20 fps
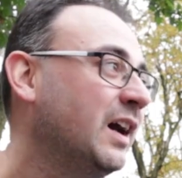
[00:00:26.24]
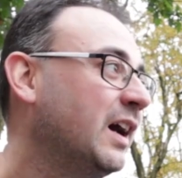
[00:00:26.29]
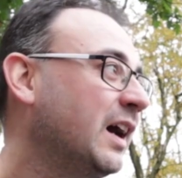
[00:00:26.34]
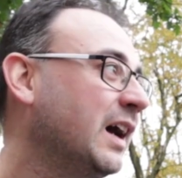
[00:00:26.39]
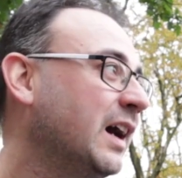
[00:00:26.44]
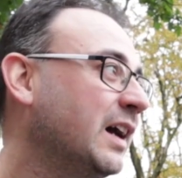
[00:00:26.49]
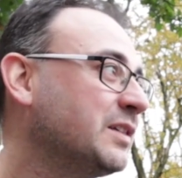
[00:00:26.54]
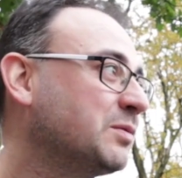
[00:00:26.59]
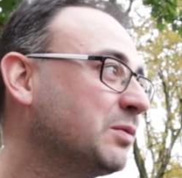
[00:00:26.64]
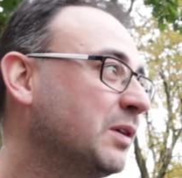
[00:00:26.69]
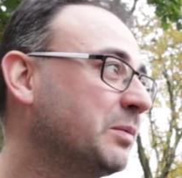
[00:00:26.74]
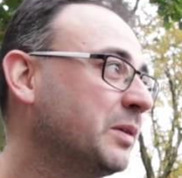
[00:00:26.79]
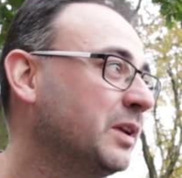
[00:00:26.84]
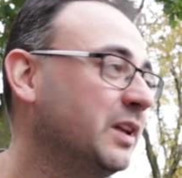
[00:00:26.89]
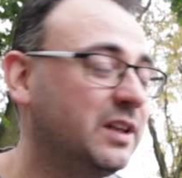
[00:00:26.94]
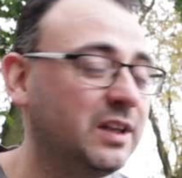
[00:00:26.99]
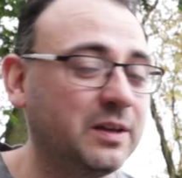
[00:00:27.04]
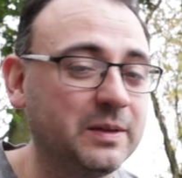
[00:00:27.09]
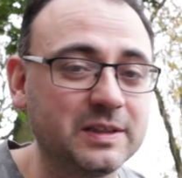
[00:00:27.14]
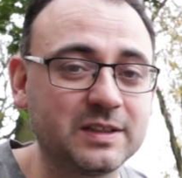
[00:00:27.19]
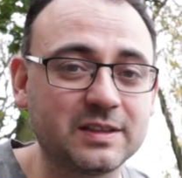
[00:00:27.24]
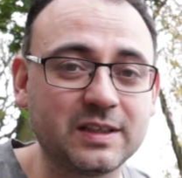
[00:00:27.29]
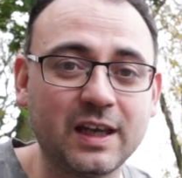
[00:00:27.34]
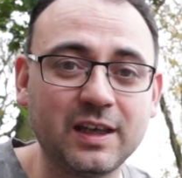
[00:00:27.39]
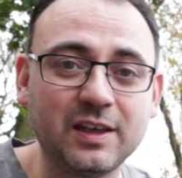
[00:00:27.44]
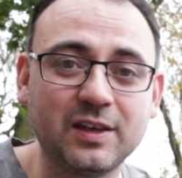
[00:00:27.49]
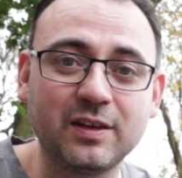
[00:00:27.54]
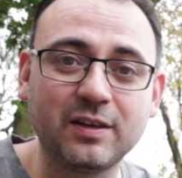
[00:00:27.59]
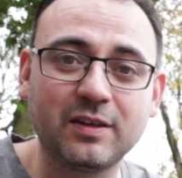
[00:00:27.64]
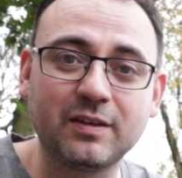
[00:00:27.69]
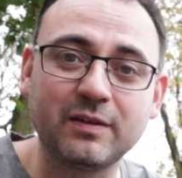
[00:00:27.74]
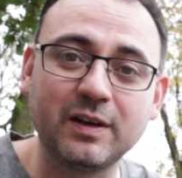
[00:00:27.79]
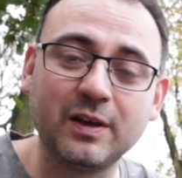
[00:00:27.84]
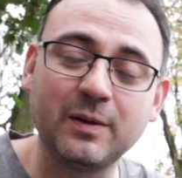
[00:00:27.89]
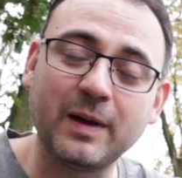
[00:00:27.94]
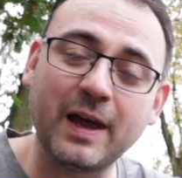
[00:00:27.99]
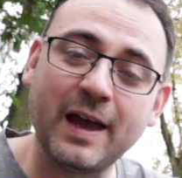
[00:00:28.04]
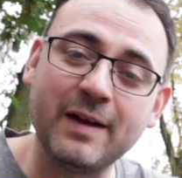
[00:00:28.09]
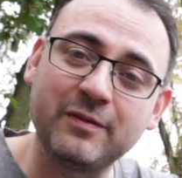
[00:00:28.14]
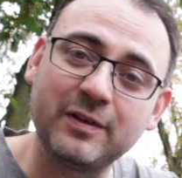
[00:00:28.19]
and what I'm going to do is take you
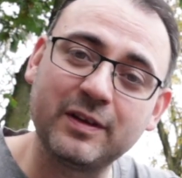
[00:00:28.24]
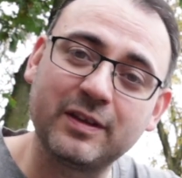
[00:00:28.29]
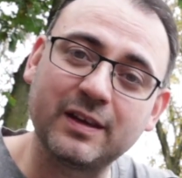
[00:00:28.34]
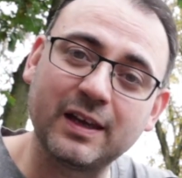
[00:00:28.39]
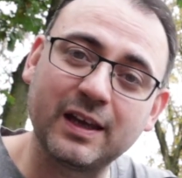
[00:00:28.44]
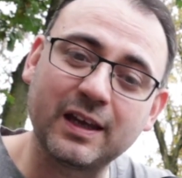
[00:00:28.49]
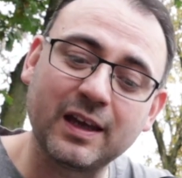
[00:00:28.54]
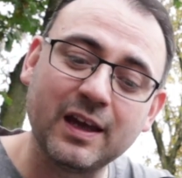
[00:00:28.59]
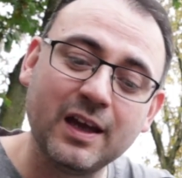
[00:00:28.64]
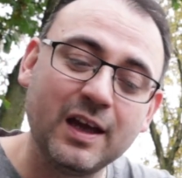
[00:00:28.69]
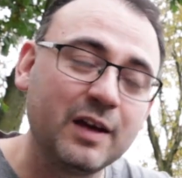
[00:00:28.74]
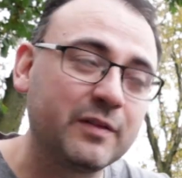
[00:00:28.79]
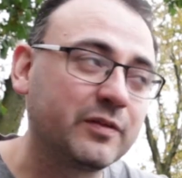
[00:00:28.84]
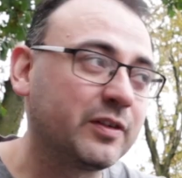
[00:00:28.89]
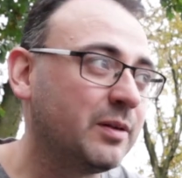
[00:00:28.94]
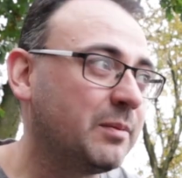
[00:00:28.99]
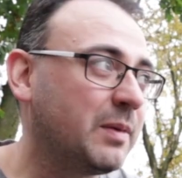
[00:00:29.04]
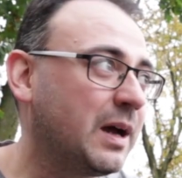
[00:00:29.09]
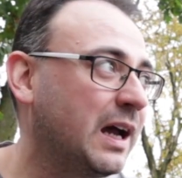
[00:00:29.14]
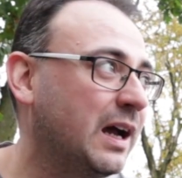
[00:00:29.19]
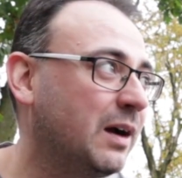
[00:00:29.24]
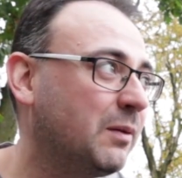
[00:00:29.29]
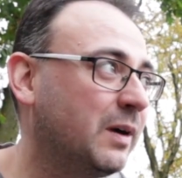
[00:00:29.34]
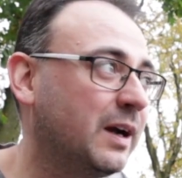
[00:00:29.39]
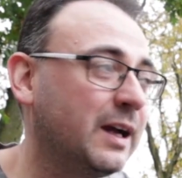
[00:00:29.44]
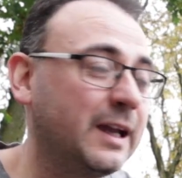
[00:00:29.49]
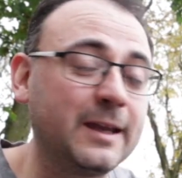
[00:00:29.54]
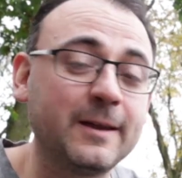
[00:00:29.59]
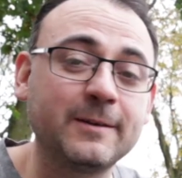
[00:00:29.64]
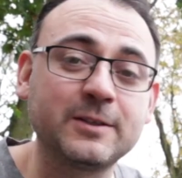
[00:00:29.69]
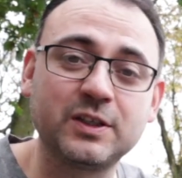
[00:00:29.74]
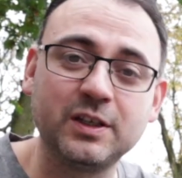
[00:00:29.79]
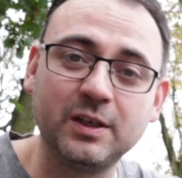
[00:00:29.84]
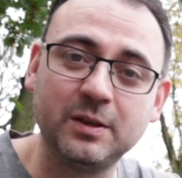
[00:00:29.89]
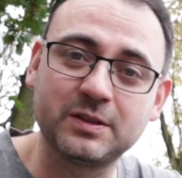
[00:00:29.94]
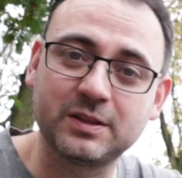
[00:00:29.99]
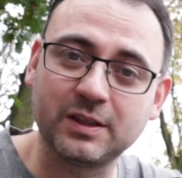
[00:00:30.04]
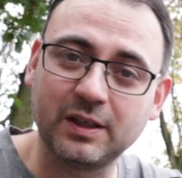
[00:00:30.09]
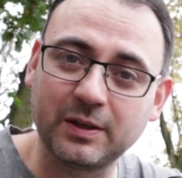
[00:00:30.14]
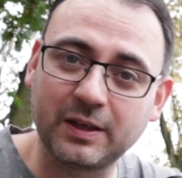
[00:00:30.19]
through everything from how I
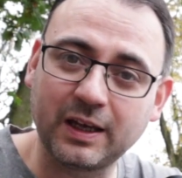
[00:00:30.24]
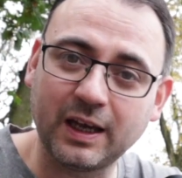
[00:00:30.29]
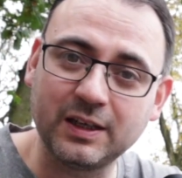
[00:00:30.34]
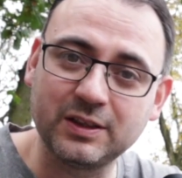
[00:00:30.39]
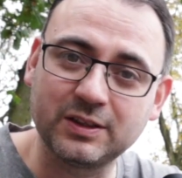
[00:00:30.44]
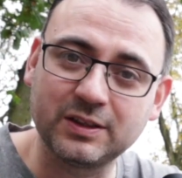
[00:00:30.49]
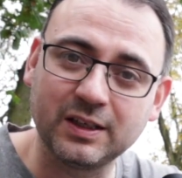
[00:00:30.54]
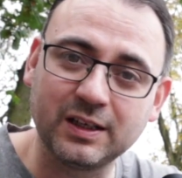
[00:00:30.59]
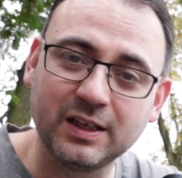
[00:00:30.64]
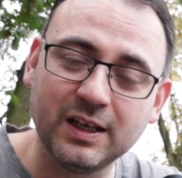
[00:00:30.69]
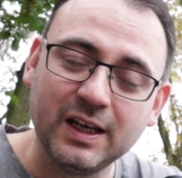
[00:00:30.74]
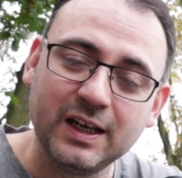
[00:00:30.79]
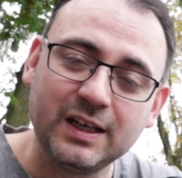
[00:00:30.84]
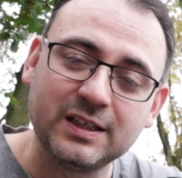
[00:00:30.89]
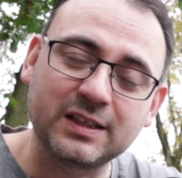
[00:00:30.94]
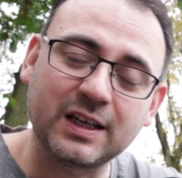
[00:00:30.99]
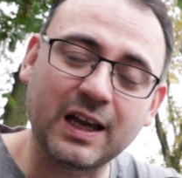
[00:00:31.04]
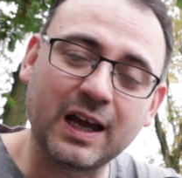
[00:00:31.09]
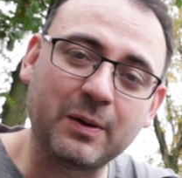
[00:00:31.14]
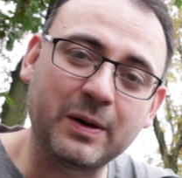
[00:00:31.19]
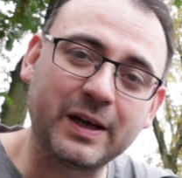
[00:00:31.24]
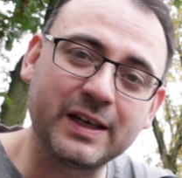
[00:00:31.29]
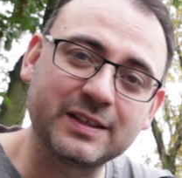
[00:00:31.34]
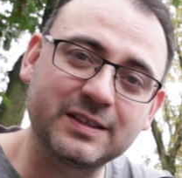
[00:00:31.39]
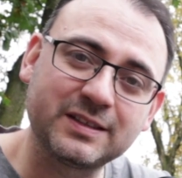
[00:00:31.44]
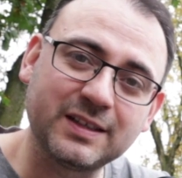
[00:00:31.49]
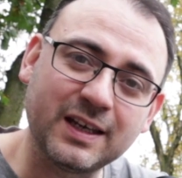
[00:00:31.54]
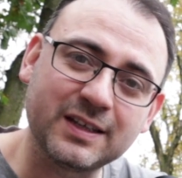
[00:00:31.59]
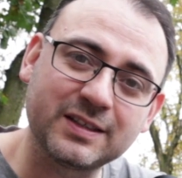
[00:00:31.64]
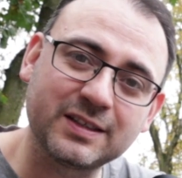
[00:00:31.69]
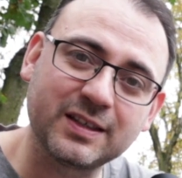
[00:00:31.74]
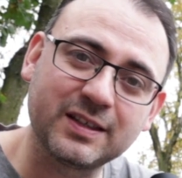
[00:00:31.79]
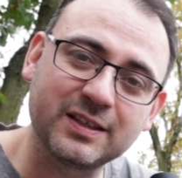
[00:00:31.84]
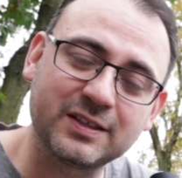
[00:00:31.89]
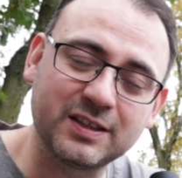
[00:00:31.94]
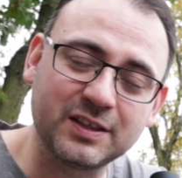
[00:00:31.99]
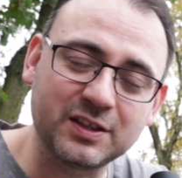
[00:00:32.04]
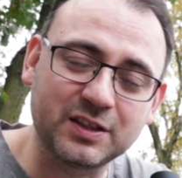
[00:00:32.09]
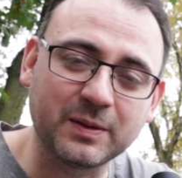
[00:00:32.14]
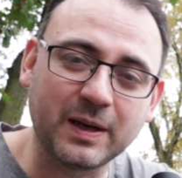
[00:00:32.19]
choose the location to how I assess the
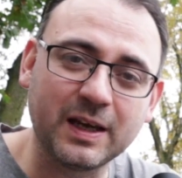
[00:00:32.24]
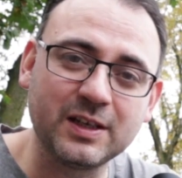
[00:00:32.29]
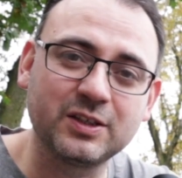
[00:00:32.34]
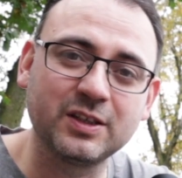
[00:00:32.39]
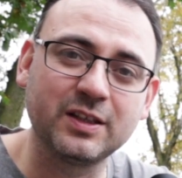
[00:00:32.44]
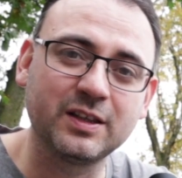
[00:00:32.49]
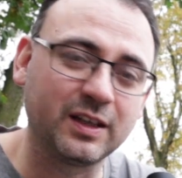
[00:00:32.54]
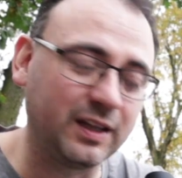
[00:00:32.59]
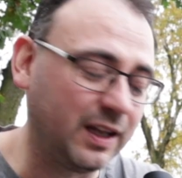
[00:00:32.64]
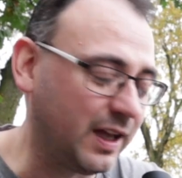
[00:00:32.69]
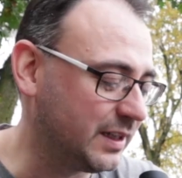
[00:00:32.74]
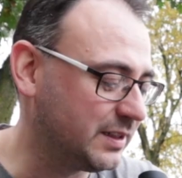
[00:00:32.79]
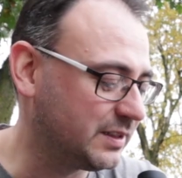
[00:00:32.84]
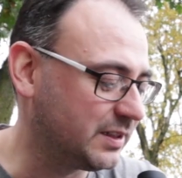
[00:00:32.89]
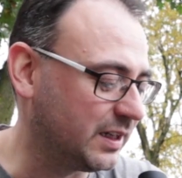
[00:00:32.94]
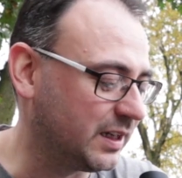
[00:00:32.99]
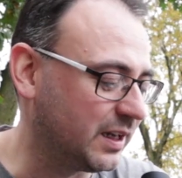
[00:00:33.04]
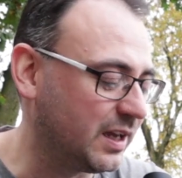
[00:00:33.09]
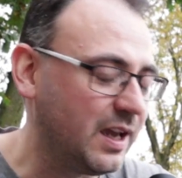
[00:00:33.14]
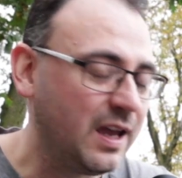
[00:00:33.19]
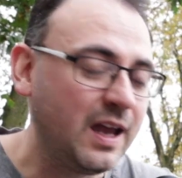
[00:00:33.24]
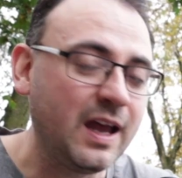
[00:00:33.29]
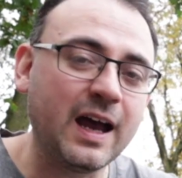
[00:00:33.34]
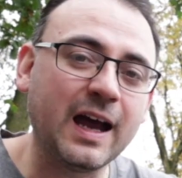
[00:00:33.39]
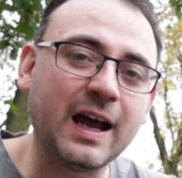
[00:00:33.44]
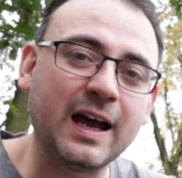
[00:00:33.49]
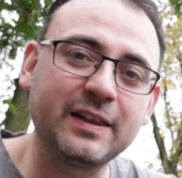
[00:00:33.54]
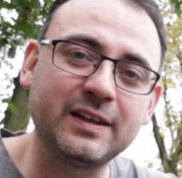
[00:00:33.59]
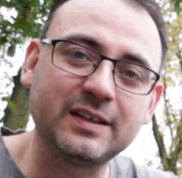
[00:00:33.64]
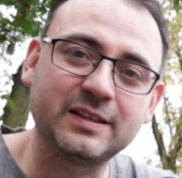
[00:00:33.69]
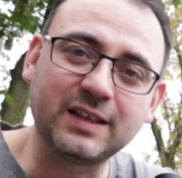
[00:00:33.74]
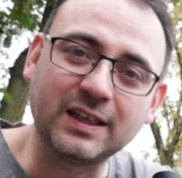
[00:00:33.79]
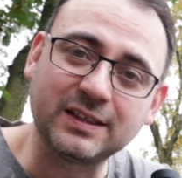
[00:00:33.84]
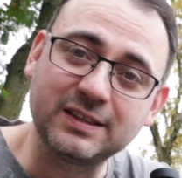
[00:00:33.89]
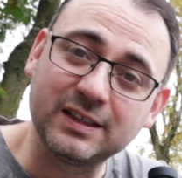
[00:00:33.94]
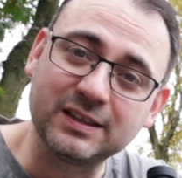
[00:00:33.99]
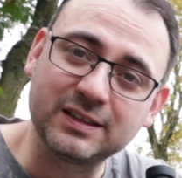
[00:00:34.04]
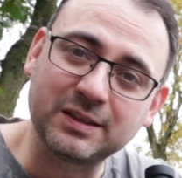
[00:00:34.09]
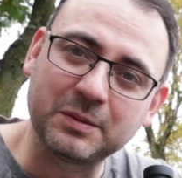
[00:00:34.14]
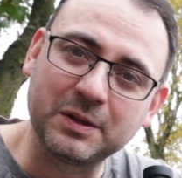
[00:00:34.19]
situation, the lighting and the
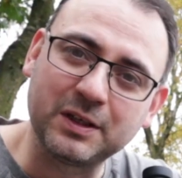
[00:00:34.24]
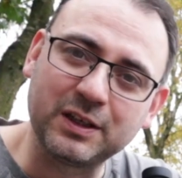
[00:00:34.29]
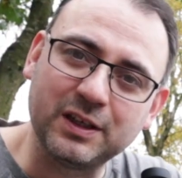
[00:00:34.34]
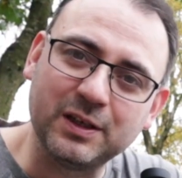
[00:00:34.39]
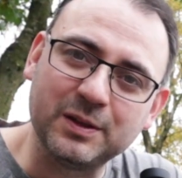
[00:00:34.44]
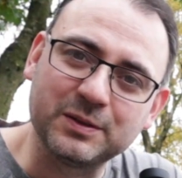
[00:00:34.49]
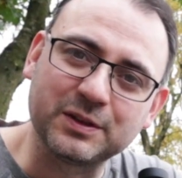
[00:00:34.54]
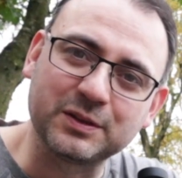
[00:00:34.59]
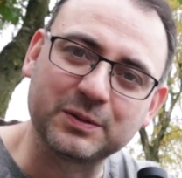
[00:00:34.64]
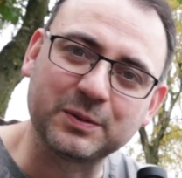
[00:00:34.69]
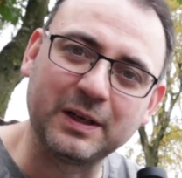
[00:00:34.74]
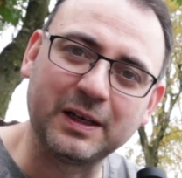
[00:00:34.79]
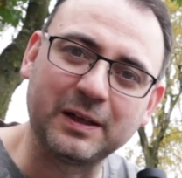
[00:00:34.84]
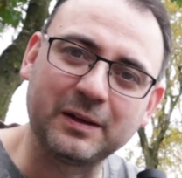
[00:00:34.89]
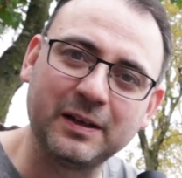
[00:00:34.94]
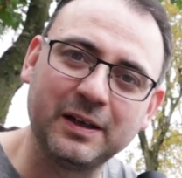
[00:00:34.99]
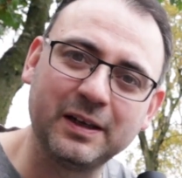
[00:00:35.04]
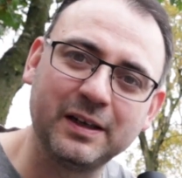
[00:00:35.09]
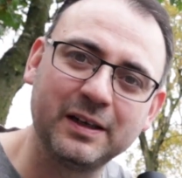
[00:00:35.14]
settings I'm going to use as well.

● **What to produce**:
Copy all the material exactly; omit images.

● **Task result**:
20 fps
[00:00:26.24]
[00:00:26.29]
[00:00:26.34]
[00:00:26.39]
[00:00:26.44]
[00:00:26.49]
[00:00:26.54]
[00:00:26.59]
[00:00:26.64]
[00:00:26.69]
[00:00:26.74]
[00:00:26.79]
[00:00:26.84]
[00:00:26.89]
[00:00:26.94]
[00:00:26.99]
[00:00:27.04]
[00:00:27.09]
[00:00:27.14]
[00:00:27.19]
[00:00:27.24]
[00:00:27.29]
[00:00:27.34]
[00:00:27.39]
[00:00:27.44]
[00:00:27.49]
[00:00:27.54]
[00:00:27.59]
[00:00:27.64]
[00:00:27.69]
[00:00:27.74]
[00:00:27.79]
[00:00:27.84]
[00:00:27.89]
[00:00:27.94]
[00:00:27.99]
[00:00:28.04]
[00:00:28.09]
[00:00:28.14]
[00:00:28.19]
and what I'm going to do is take you
[00:00:28.24]
[00:00:28.29]
[00:00:28.34]
[00:00:28.39]
[00:00:28.44]
[00:00:28.49]
[00:00:28.54]
[00:00:28.59]
[00:00:28.64]
[00:00:28.69]
[00:00:28.74]
[00:00:28.79]
[00:00:28.84]
[00:00:28.89]
[00:00:28.94]
[00:00:28.99]
[00:00:29.04]
[00:00:29.09]
[00:00:29.14]
[00:00:29.19]
[00:00:29.24]
[00:00:29.29]
[00:00:29.34]
[00:00:29.39]
[00:00:29.44]
[00:00:29.49]
[00:00:29.54]
[00:00:29.59]
[00:00:29.64]
[00:00:29.69]
[00:00:29.74]
[00:00:29.79]
[00:00:29.84]
[00:00:29.89]
[00:00:29.94]
[00:00:29.99]
[00:00:30.04]
[00:00:30.09]
[00:00:30.14]
[00:00:30.19]
through everything from how I
[00:00:30.24]
[00:00:30.29]
[00:00:30.34]
[00:00:30.39]
[00:00:30.44]
[00:00:30.49]
[00:00:30.54]
[00:00:30.59]
[00:00:30.64]
[00:00:30.69]
[00:00:30.74]
[00:00:30.79]
[00:00:30.84]
[00:00:30.89]
[00:00:30.94]
[00:00:30.99]
[00:00:31.04]
[00:00:31.09]
[00:00:31.14]
[00:00:31.19]
[00:00:31.24]
[00:00:31.29]
[00:00:31.34]
[00:00:31.39]
[00:00:31.44]
[00:00:31.49]
[00:00:31.54]
[00:00:31.59]
[00:00:31.64]
[00:00:31.69]
[00:00:31.74]
[00:00:31.79]
[00:00:31.84]
[00:00:31.89]
[00:00:31.94]
[00:00:31.99]
[00:00:32.04]
[00:00:32.09]
[00:00:32.14]
[00:00:32.19]
choose the location to how I assess the
[00:00:32.24]
[00:00:32.29]
[00:00:32.34]
[00:00:32.39]
[00:00:32.44]
[00:00:32.49]
[00:00:32.54]
[00:00:32.59]
[00:00:32.64]
[00:00:32.69]
[00:00:32.74]
[00:00:32.79]
[00:00:32.84]
[00:00:32.89]
[00:00:32.94]
[00:00:32.99]
[00:00:33.04]
[00:00:33.09]
[00:00:33.14]
[00:00:33.19]
[00:00:33.24]
[00:00:33.29]
[00:00:33.34]
[00:00:33.39]
[00:00:33.44]
[00:00:33.49]
[00:00:33.54]
[00:00:33.59]
[00:00:33.64]
[00:00:33.69]
[00:00:33.74]
[00:00:33.79]
[00:00:33.84]
[00:00:33.89]
[00:00:33.94]
[00:00:33.99]
[00:00:34.04]
[00:00:34.09]
[00:00:34.14]
[00:00:34.19]
situation, the lighting and the
[00:00:34.24]
[00:00:34.29]
[00:00:34.34]
[00:00:34.39]
[00:00:34.44]
[00:00:34.49]
[00:00:34.54]
[00:00:34.59]
[00:00:34.64]
[00:00:34.69]
[00:00:34.74]
[00:00:34.79]
[00:00:34.84]
[00:00:34.89]
[00:00:34.94]
[00:00:34.99]
[00:00:35.04]
[00:00:35.09]
[00:00:35.14]
settings I'm going to use as well.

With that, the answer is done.